Exercise directions >> Look through the records below for the line holding "(0.00 s to 0.90 s)". Write it out exactly, with each following line through the line holding "What the speaker".

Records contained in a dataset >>
- - - -

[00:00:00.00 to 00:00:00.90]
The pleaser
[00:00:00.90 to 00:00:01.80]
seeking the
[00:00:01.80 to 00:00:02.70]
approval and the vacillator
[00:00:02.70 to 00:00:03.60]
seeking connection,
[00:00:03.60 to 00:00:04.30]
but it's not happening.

- - - -

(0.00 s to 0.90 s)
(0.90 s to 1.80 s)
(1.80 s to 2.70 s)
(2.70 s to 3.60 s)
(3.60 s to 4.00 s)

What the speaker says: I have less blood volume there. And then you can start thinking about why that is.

- - - -

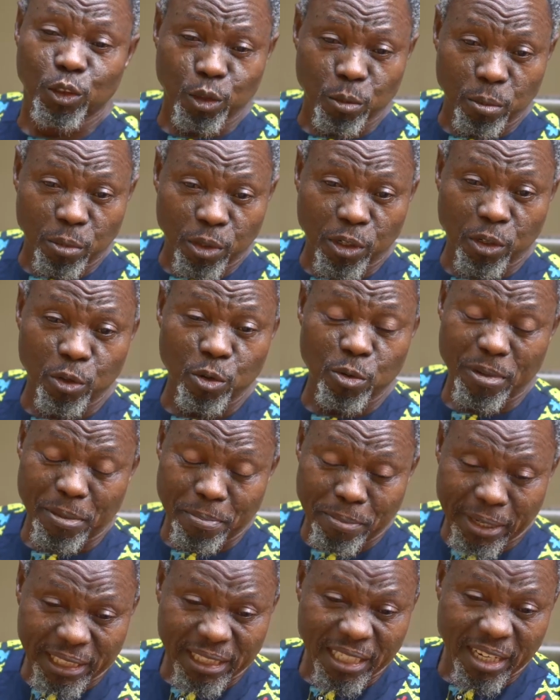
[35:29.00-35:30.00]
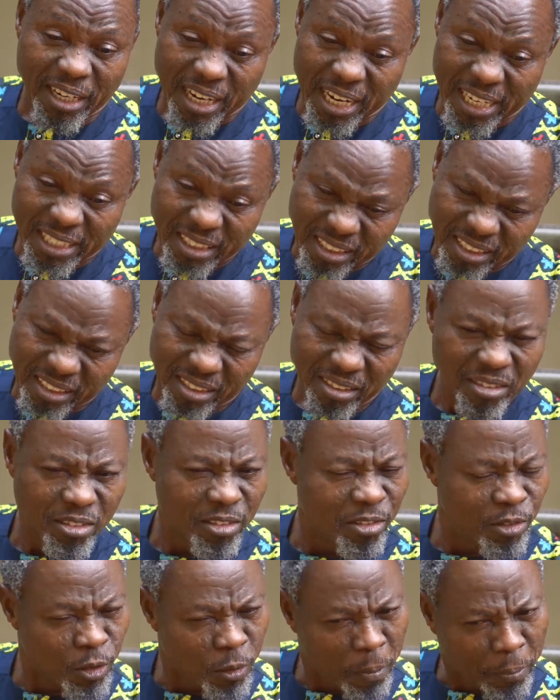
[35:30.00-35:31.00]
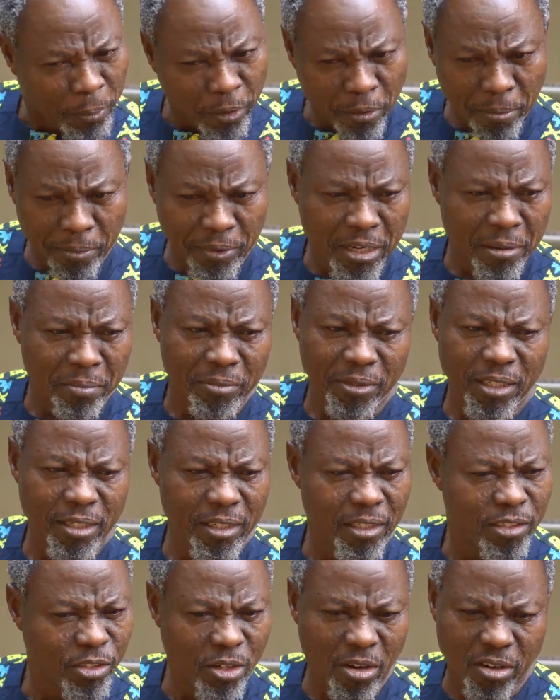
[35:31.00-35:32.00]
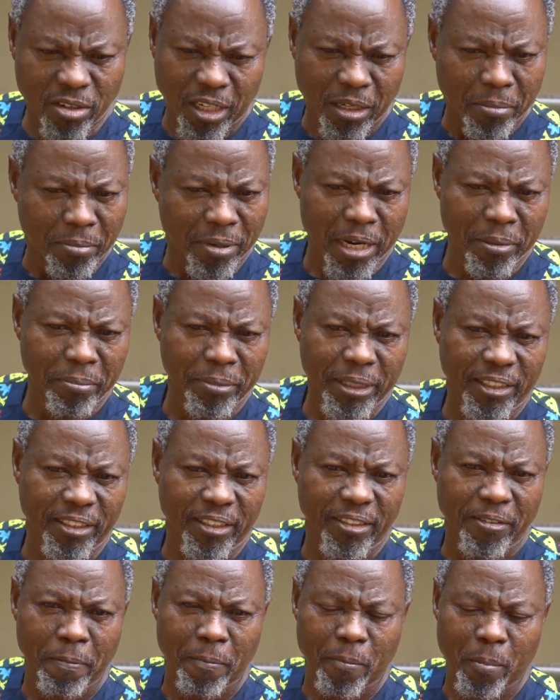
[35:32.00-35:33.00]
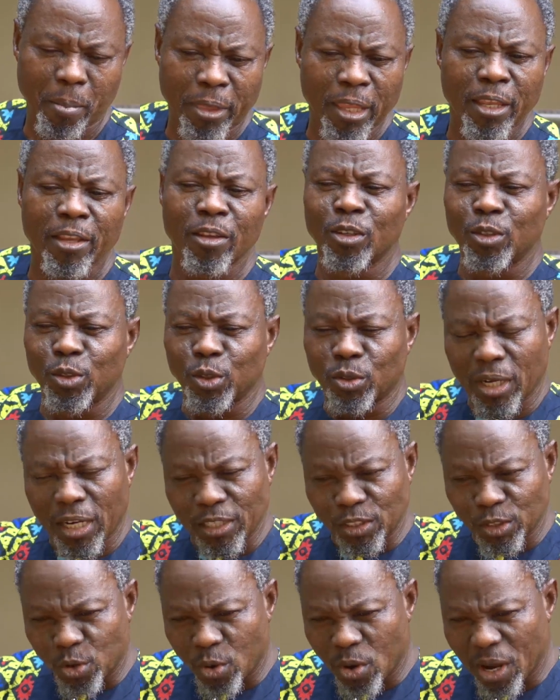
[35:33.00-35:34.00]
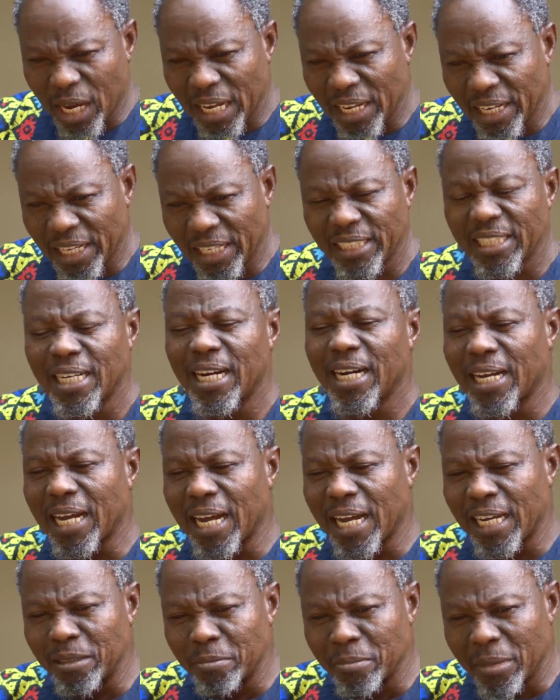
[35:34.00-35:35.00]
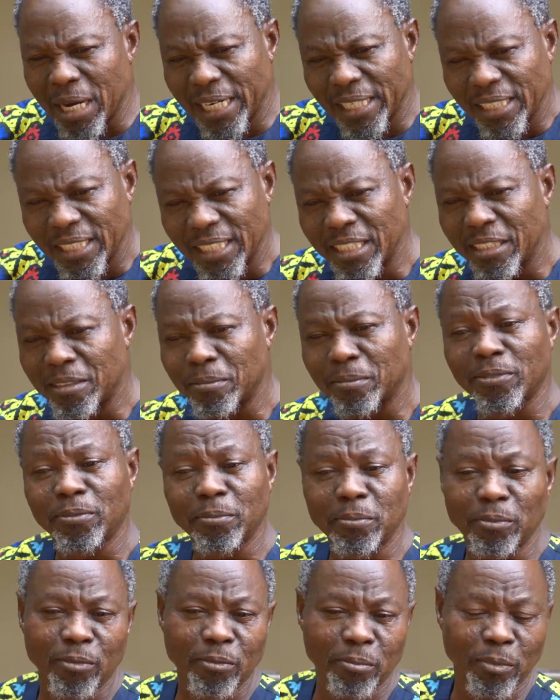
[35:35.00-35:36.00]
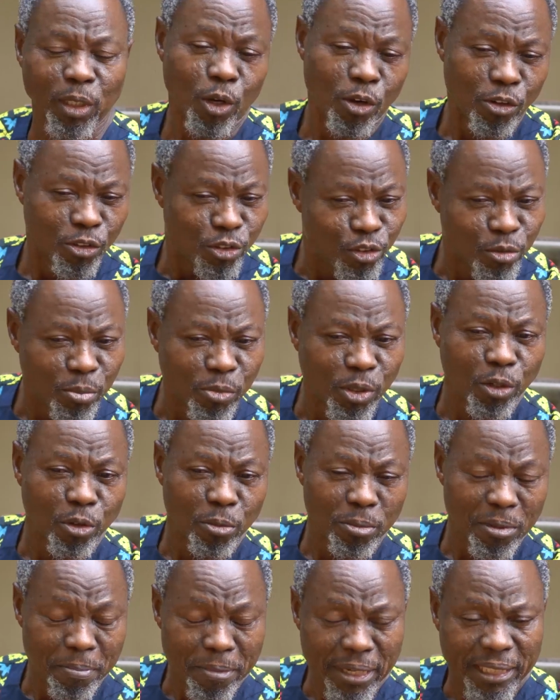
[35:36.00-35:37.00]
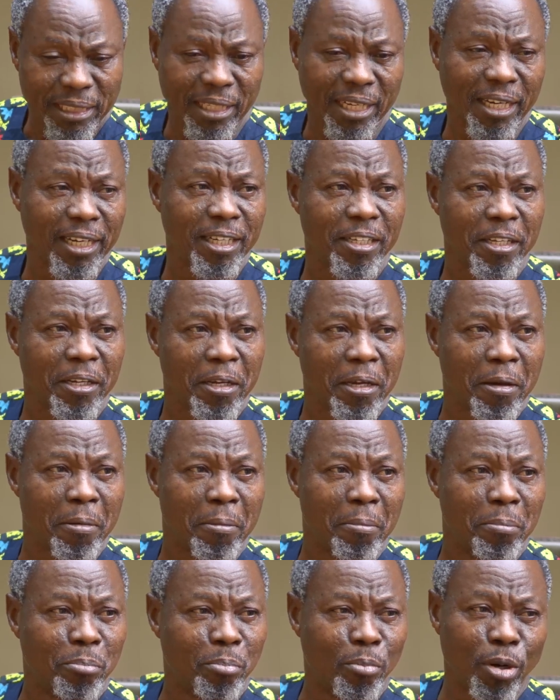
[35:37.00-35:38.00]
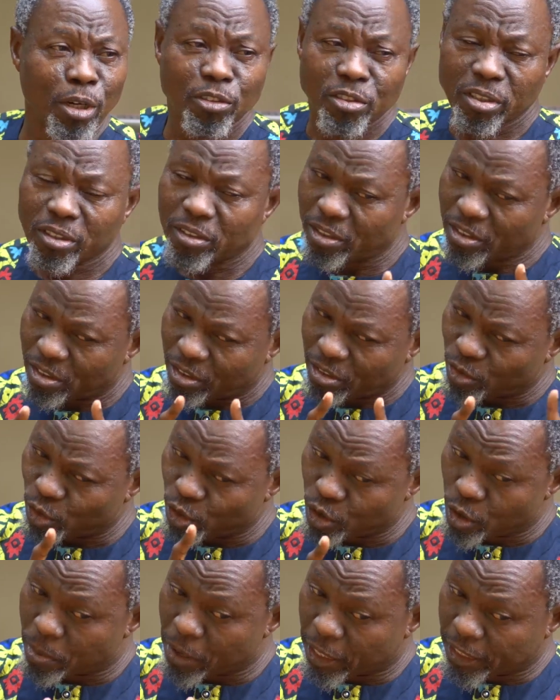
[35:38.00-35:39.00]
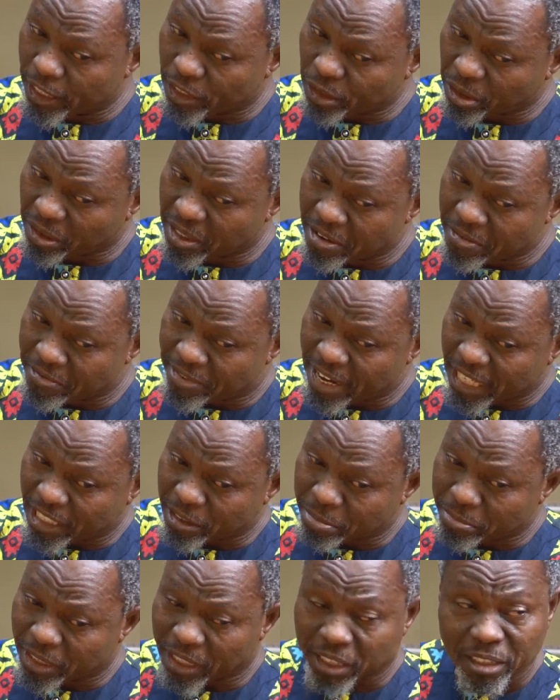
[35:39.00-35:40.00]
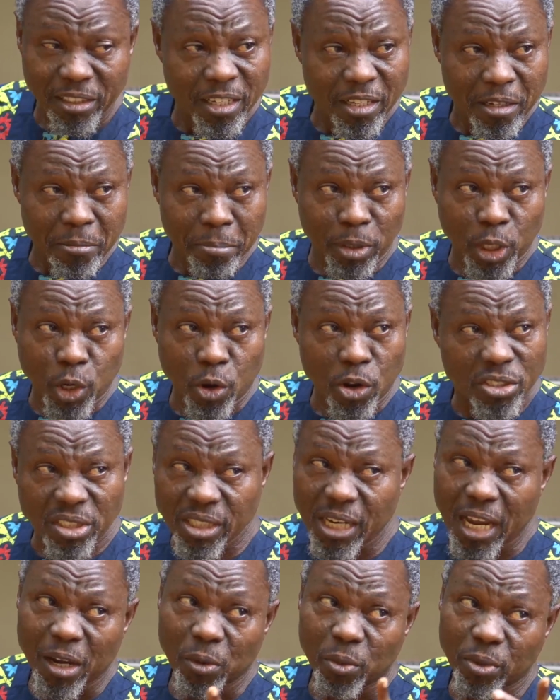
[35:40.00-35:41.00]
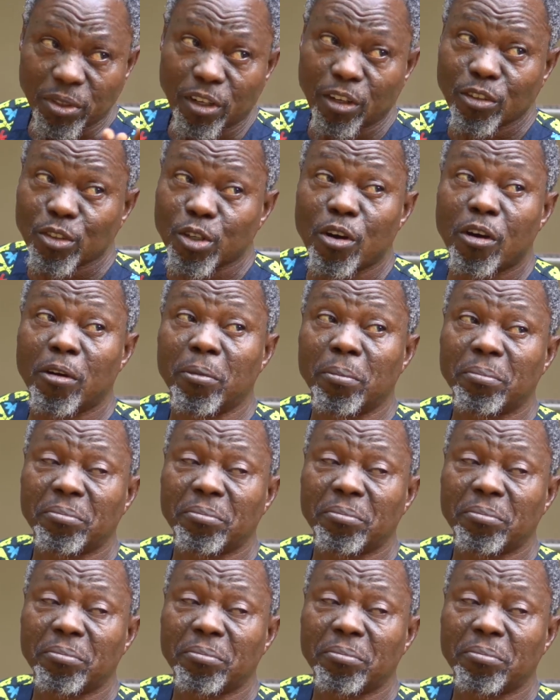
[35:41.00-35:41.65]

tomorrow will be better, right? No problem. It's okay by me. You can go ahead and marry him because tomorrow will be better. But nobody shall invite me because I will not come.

- - - -

Solution >>
(0.00 s to 0.90 s)
(0.90 s to 1.80 s)
(1.80 s to 2.70 s)
(2.70 s to 3.60 s)
(3.60 s to 4.00 s)

What the speaker says: I have less blood volume there. And then you can start thinking about why that is.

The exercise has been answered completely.